This file is here [conf_tutorial.yml] (https://github.com/Shathe/101CrawlersWeb/blob/master/conf_tutorial.yml), in order to being able to use it, it must be at the same folder level than butler, like in this proyect.

Let's execute the Application executing this [script] (https://github.com/Shathe/101CrawlersWeb/blob/master/Shell.sh) in order to open the shell:

For this tutorial We are going to play the role of the User 1 and we are going to create our first crawl.

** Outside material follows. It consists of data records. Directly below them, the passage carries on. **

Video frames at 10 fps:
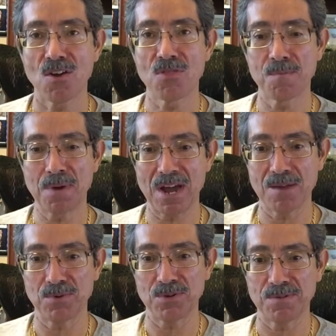the
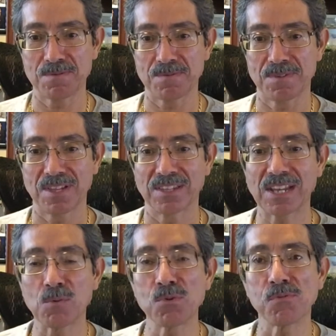Bible,
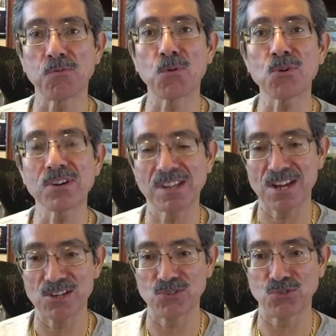that will
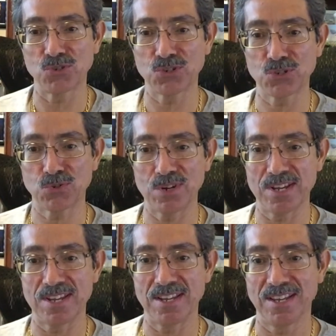fertilize your
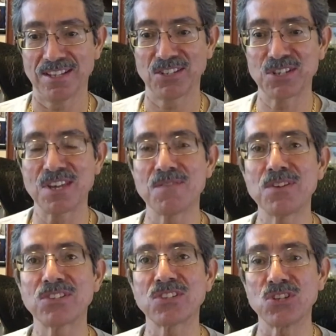tree to give
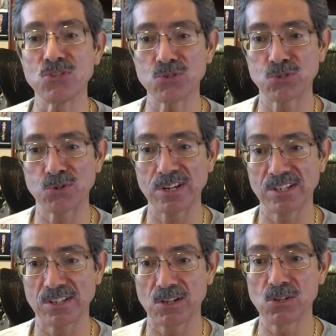it the
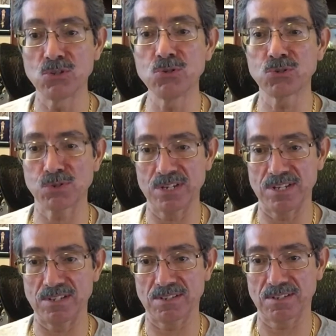
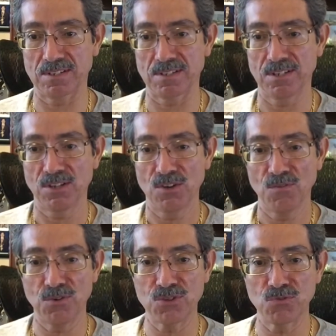nutrients
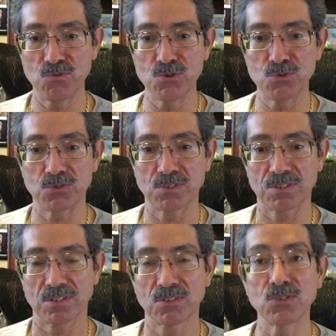for the
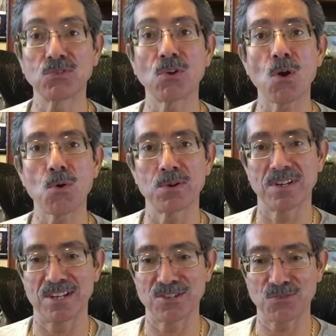roots to grow
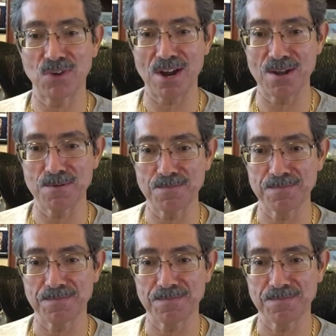in the ground,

-1. Execute the configuration:

config --file conf_tutorial.yml --idProject 5

Expected output:

configurated successfully

In this step, the system will validate our file. If there is any error on the file, we will be warned about what error is and where the error is. If everything is OK, the system will create the required files for the crawl.

-2. Execute its building:

build --idProject 5 --imageName nueva

Expected output:

Image built successfully

In this step, the system will create the docker image (specified by the user in the configuration file) as well as the crawling system.

-3. Start docker:

start --containerName container --idProject 5 --imageName nueva

Expected output:

Container started

In this moment, the system has created the docker container which is running. But actually, the crawl is not, ony the Operating system so the next step is running the crawl.

This command works for restarting the container when it has been whether paused or stopped.

-4. Run the crawl:

run --containerName container --idProject 5 --imageName nueva

Expected output:

Crawler started

Now the crawl is running and it will keep doing it the number of rounds specified in the file, in our case this is 2. Now the only thing to do left is getting the crawled information.

We can extract this information whether the crawl has finished or not, Knowing this is a good thing, though.

-5. How can we know if the crawl has finished?:

We can execute the info command, let's see:

info --containerName container --idProject 5 --imageName nueva

Expected output:

The crawler is running

or the status of the container

status --containerName container --idProject 5 --imageName nueva

Expected output:

Running

We see the crawler in now running, let's wait some minutes [.. 10 minutes later..]

Now we are going to execute another command to see if it has finished:

finished --containerName container --idProject 5 --imageName nueva

Possible outputs:

The crawler hasn't finised yet

Yes, the crawler has finished

If you want to some info about the running crawler, you can see the most important information just like this:

runningStatus --containerName container --idProject 5 --imageName nueva

Expected output:

Fetched links: 2, unfetched links: 170, rounds: 1/2

This means that your crawler has done 1 out of 2 rounds, that has got the info of 2 links, the next round is gonna see if some of the 170 unfetched links have valuable information.

-6. Extracting the information:

First of all we have to know, before searching, we have to index the information. As we have set "extraction: round" it will be indexed in each round so the index will be updated. Nevertheless we can do it ourselves

index --containerName container --idProject 5 --imageName nueva

Expected output:

Indexed correctly

And know we can search the information we want just like this:

search --query 'unizar universidad'  --containerName container --idProject 5 --imageName nueva --top 5

Expected output:

58 total matching documents
http://paper.li/CatedrasUnizar/1361728396
https://twitter.com/unizar
https://twitter.com/EINAunizar
http://paper.li/OTRI_Unizar/1374046234
http://www.unizar.es/
Results shown

Results are order from high to low importance.

We can even specify the number of results we want to see in the console. If we don't specify a maximun number of results, the system will return us all the results

The system will also create a file with the 58 total matching documents

Useful commands:

If we ever need to stop the crawl:

stopCrawl --containerName container --idProject 5 --imageName nueva

Expected output:

Crawl stopped correctly

This is useful if we want to stop consuming resources when we have extracted some information and we do not need more.

If we ever need to stop the container:

stopContainer --containerName container --idProject 5 --imageName nueva1

Expected output:

Container stopped correctly

Useful for not cosuming resources anymore.

If we want to pause the container because I dont want the crawl to keep going:

pauseContainer --containerName container --idProject 5 --imageName nueva

Expected output:

Container paused correctly

If we want to delete the container:

deleteContainer --containerName container --idProject 5 --imageName nueva

Expected output:

Container deleted correctly

If we want to delete the docker image:

deleteImage --idProject 5 --imageName nueva

Expected output:

Image deleted correctly

This kind of commands are normally use when the crawl has finished and we have extracted the information

If there's any error when we execute these commands, the system will warn us.

If you want to exit just execute:

bye